PROBLEM REQUIREMENTS: The whole listing should be retyped word for word, apart from the pictures it holds.

:::::

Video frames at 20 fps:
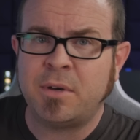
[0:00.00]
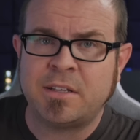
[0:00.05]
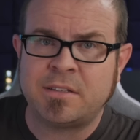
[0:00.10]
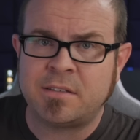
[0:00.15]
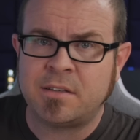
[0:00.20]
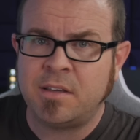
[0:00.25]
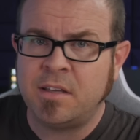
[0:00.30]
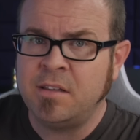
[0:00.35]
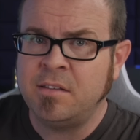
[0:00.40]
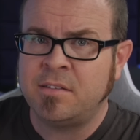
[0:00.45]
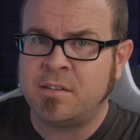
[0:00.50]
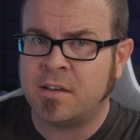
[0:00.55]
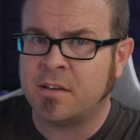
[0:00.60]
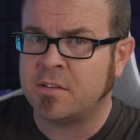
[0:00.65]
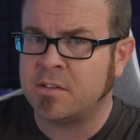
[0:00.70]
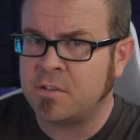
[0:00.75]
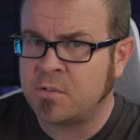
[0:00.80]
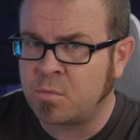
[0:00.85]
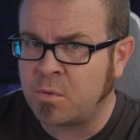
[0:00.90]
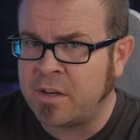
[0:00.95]
but
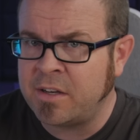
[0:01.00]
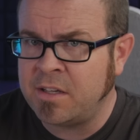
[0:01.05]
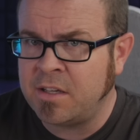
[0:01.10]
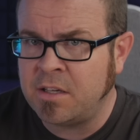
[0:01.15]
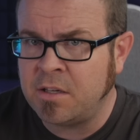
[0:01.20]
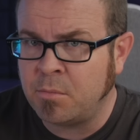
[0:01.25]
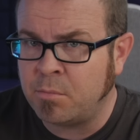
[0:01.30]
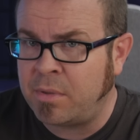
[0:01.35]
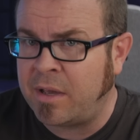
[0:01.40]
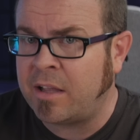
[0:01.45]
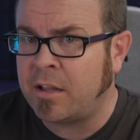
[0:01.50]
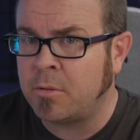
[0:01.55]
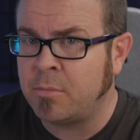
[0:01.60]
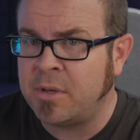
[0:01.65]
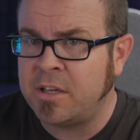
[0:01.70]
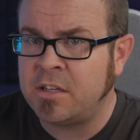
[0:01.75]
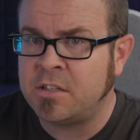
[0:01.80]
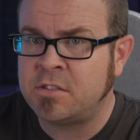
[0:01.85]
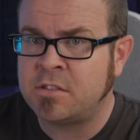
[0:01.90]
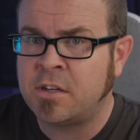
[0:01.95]
Intel is readying
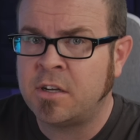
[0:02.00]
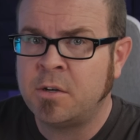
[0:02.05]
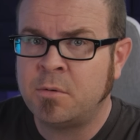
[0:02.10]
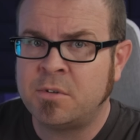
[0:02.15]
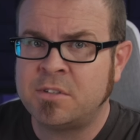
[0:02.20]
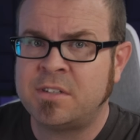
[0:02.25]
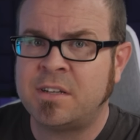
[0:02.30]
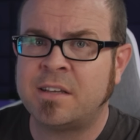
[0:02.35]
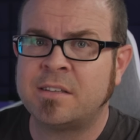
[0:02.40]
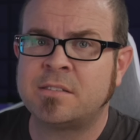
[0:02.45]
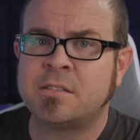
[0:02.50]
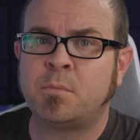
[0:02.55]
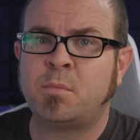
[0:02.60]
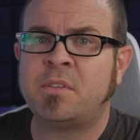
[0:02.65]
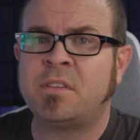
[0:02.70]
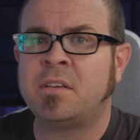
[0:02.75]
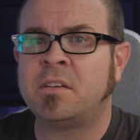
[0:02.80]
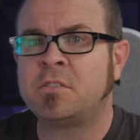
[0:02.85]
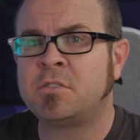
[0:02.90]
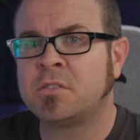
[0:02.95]
Battlemage, which has the
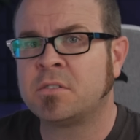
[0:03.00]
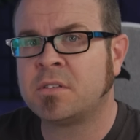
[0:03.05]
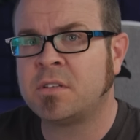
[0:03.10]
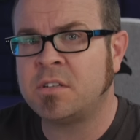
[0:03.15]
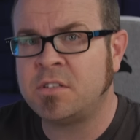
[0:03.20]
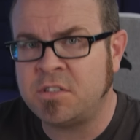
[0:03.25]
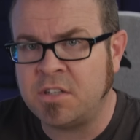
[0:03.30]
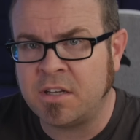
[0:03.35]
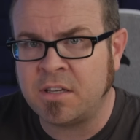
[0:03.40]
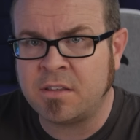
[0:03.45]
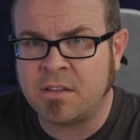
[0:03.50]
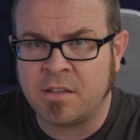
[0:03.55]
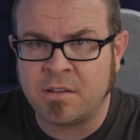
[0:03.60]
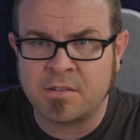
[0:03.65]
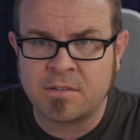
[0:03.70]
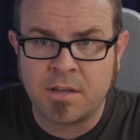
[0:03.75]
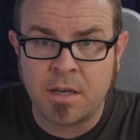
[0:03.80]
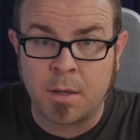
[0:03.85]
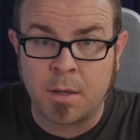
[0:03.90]
potential to shake things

:::::

ANSWER SECTION:
Video frames at 20 fps:
[0:00.00]
[0:00.05]
[0:00.10]
[0:00.15]
[0:00.20]
[0:00.25]
[0:00.30]
[0:00.35]
[0:00.40]
[0:00.45]
[0:00.50]
[0:00.55]
[0:00.60]
[0:00.65]
[0:00.70]
[0:00.75]
[0:00.80]
[0:00.85]
[0:00.90]
[0:00.95]
but
[0:01.00]
[0:01.05]
[0:01.10]
[0:01.15]
[0:01.20]
[0:01.25]
[0:01.30]
[0:01.35]
[0:01.40]
[0:01.45]
[0:01.50]
[0:01.55]
[0:01.60]
[0:01.65]
[0:01.70]
[0:01.75]
[0:01.80]
[0:01.85]
[0:01.90]
[0:01.95]
Intel is readying
[0:02.00]
[0:02.05]
[0:02.10]
[0:02.15]
[0:02.20]
[0:02.25]
[0:02.30]
[0:02.35]
[0:02.40]
[0:02.45]
[0:02.50]
[0:02.55]
[0:02.60]
[0:02.65]
[0:02.70]
[0:02.75]
[0:02.80]
[0:02.85]
[0:02.90]
[0:02.95]
Battlemage, which has the
[0:03.00]
[0:03.05]
[0:03.10]
[0:03.15]
[0:03.20]
[0:03.25]
[0:03.30]
[0:03.35]
[0:03.40]
[0:03.45]
[0:03.50]
[0:03.55]
[0:03.60]
[0:03.65]
[0:03.70]
[0:03.75]
[0:03.80]
[0:03.85]
[0:03.90]
potential to shake things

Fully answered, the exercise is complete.